The news isn't good for penny-pinchers looking to make their first smartphone purchases through AT&T (NYSE: T).

Living up to a rumor that was broken earlier this month by tech blog The Verge, the country's second largest wireless carrier is shaking up its data plans come Sunday. AT&T is looking to charge $5 more a month for its three available tiers, though it's also bumping up the included data.

 

Old

New

Expensive 200 MB for $15 300 MB for $20
More Expensive 2 GB for $25 3 GB for $30
Way More Expensive 4 GB with tethering for $45 5 GB with tethering for $50

Source: The Verge.

To be fair, customers will be getting more data for their dollars. The new pricing plans are also for new AT&T wireless customers. If you're a current AT&T customer and you're happy with any of the three old pricing plans -- or you're on the unlimited data plan that hasn't been offered since last year -- you don't have to switch to a new pricing plan even if you upgrade your phone within AT&T's network.

However, it's pretty sneaky how AT&T is trying to disguise this price hike as an upgrade. After all, if you want tethering -- allowing you to use your phone as a wireless hot spot for other Wi-Fi devices -- you have to go with what is now the $50 plan (or wait until the next time that a free tethering app sneaks through on your smartphone platform). The entry level plans simply start at $20 instead of $15, so you don't have much of a choice there either.

If you study the three plans, it's not as if there's a whole lot of wiggle room to downgrade a tier to actually save money. The person going through nearly 2 gigabytes of monthly data isn't going to last too long on the 300 megabyte plan that is $5 cheaper, so they have no choice but to pay up for the 3 gig plan that is $5 more expensive.

Ever since Verizon (NYSE: VZ) and AT&T nixed their unlimited data plans, the two largest wireless carriers have been testing the pricing elasticity of their capped data plans.

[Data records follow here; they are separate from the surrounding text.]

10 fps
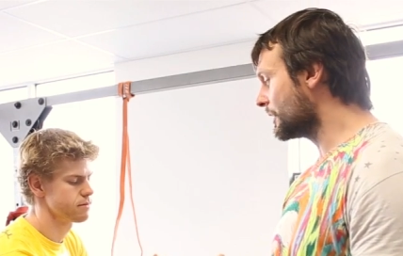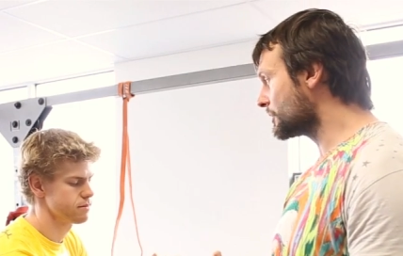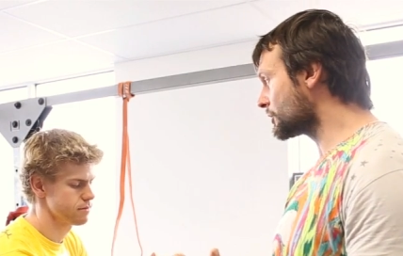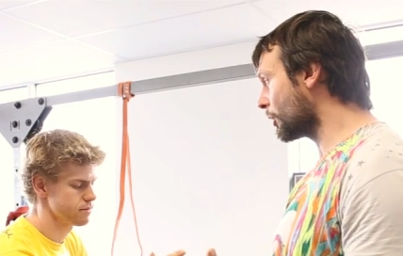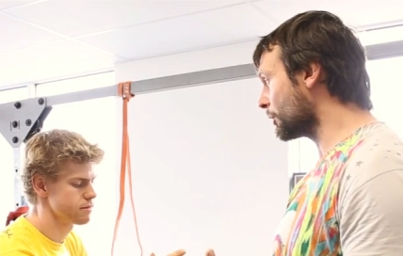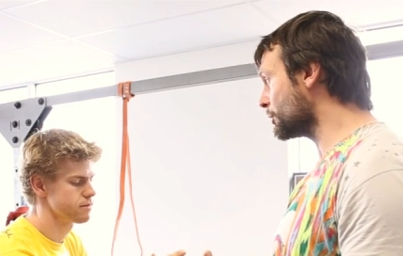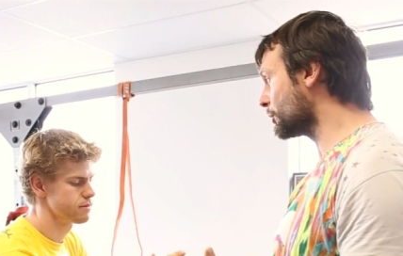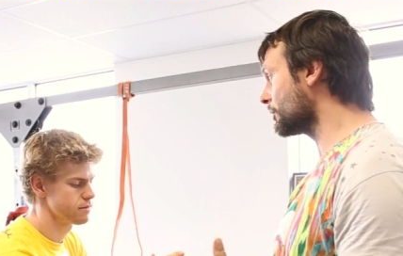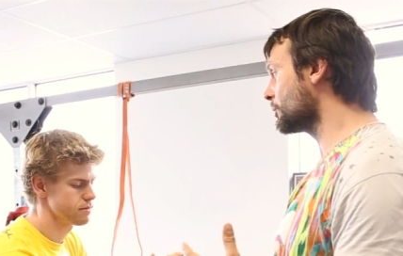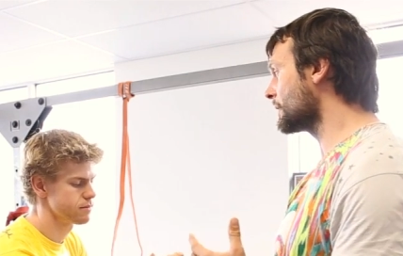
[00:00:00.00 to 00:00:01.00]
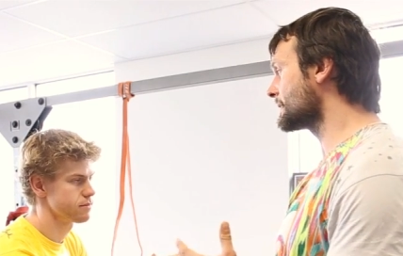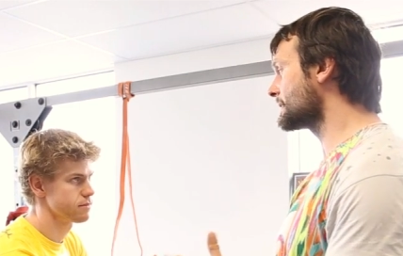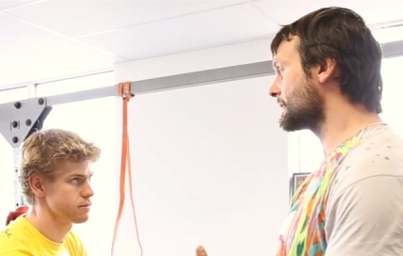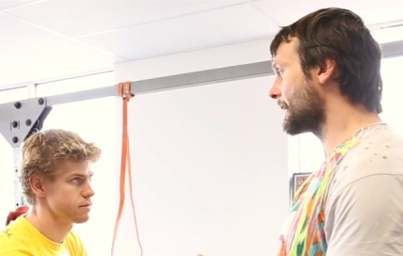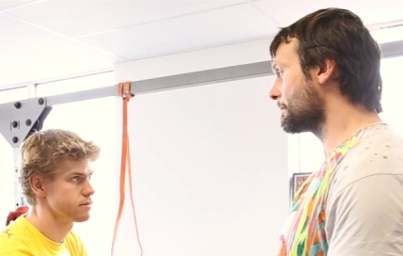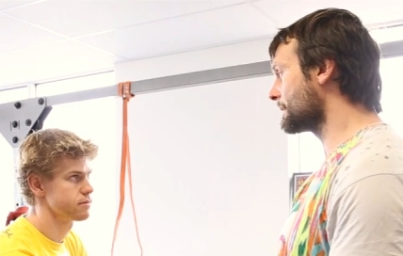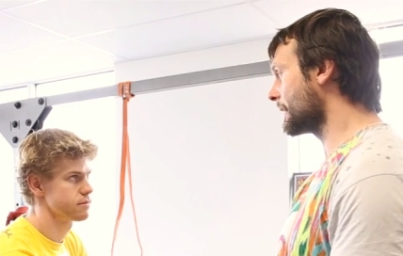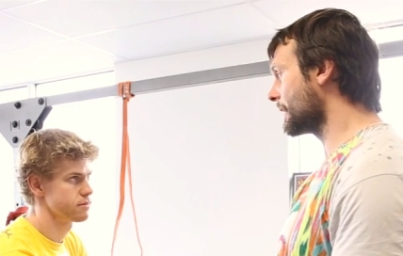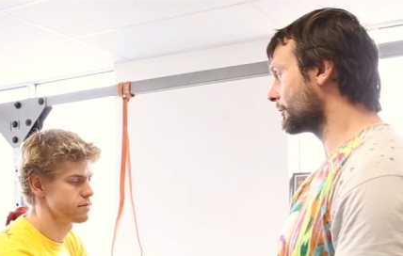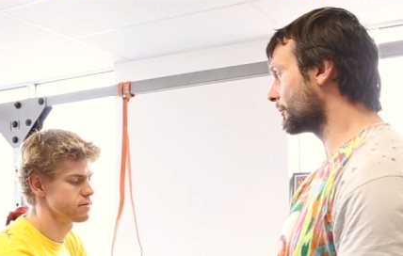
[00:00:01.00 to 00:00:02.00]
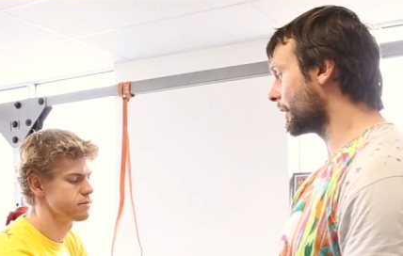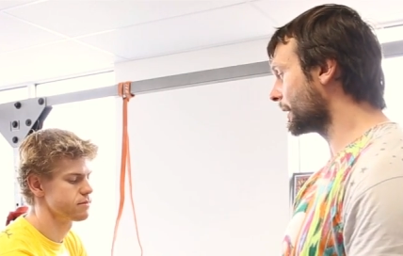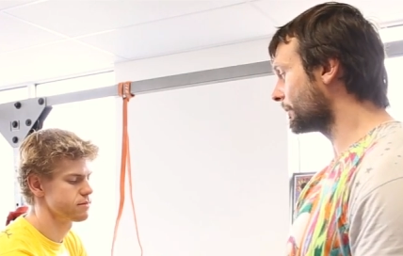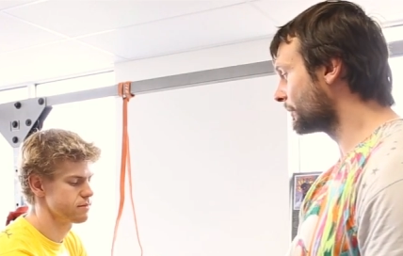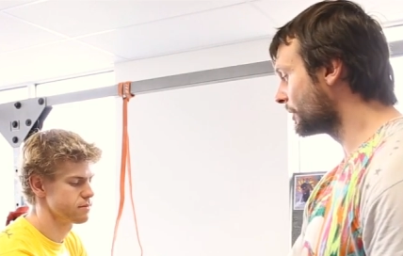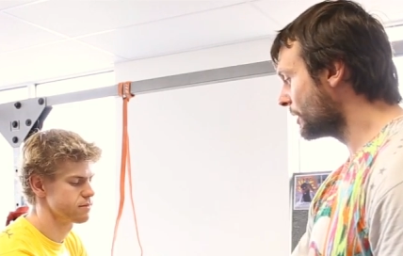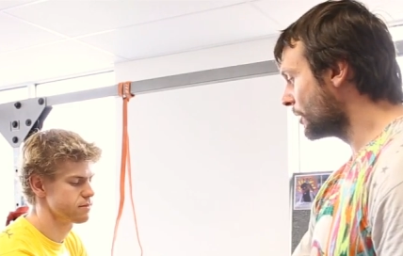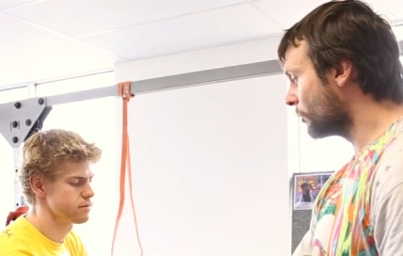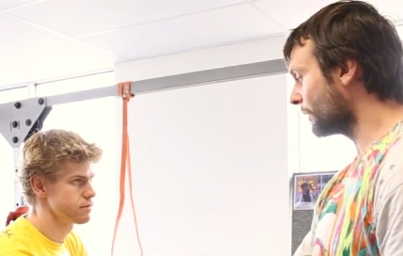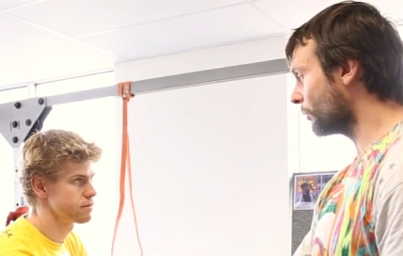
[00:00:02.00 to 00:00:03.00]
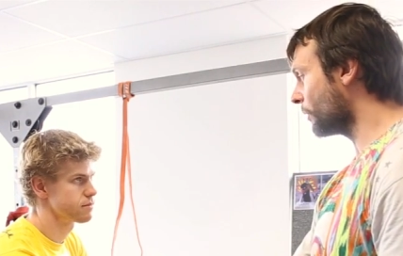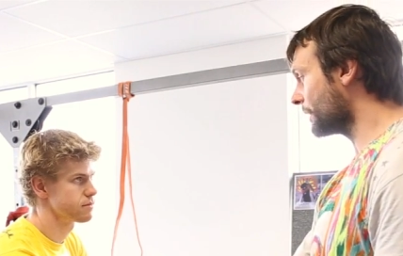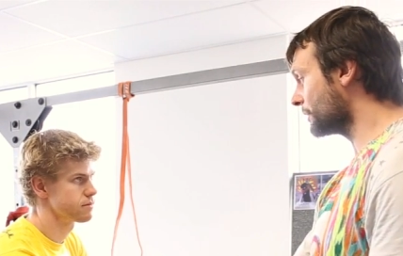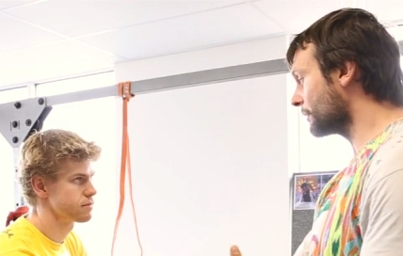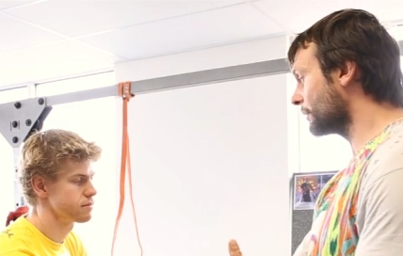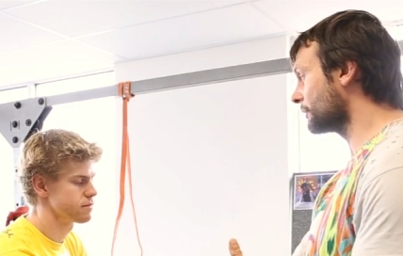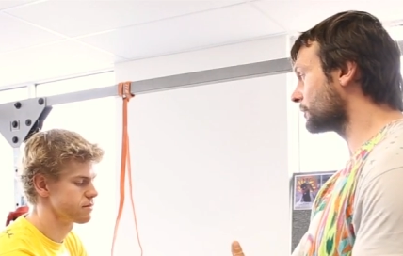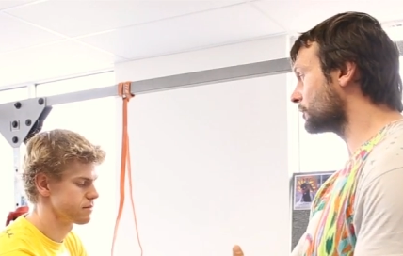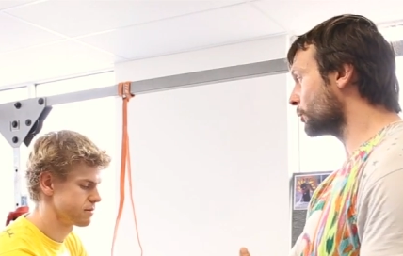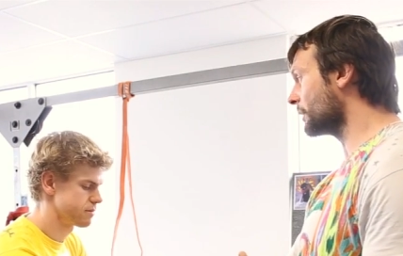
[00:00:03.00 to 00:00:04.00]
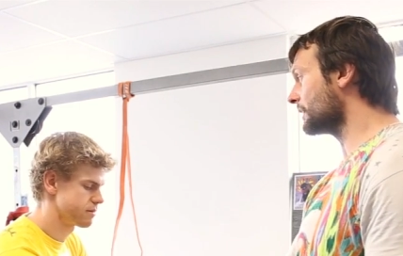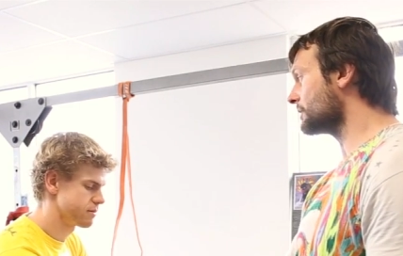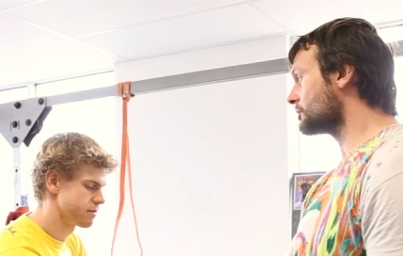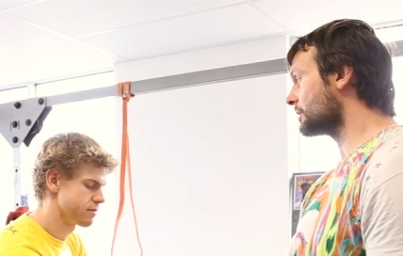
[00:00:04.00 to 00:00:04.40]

Speaker 1: So you can do that same thing, right? When you're doing these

Phones get faster. Smartphone owners learn to do more on their devices. It all adds up to a great decision to subsidize a new purchase in order to lock users in for two years.

The rub here is that by offering more prohibitive data pricing to new users they are pricing late adopters out of smartphone ownership. Shouldn't it be the other way around? Shouldn't technology get cheaper as companies reach deeper into the mainstream masses?

Normally this would be a time to feast for Sprint (NYSE: S) with its unlimited data plan, but the network's reputation is spotty. As an investor, I'm not sure how much faith one could have in a company to continue its consumer-friendly pricing and maintain its network while sporting massive losses.

Sooner or later new smartphone buyers or folks looking to switch carriers will balk at the higher prices. This is just getting ridiculous.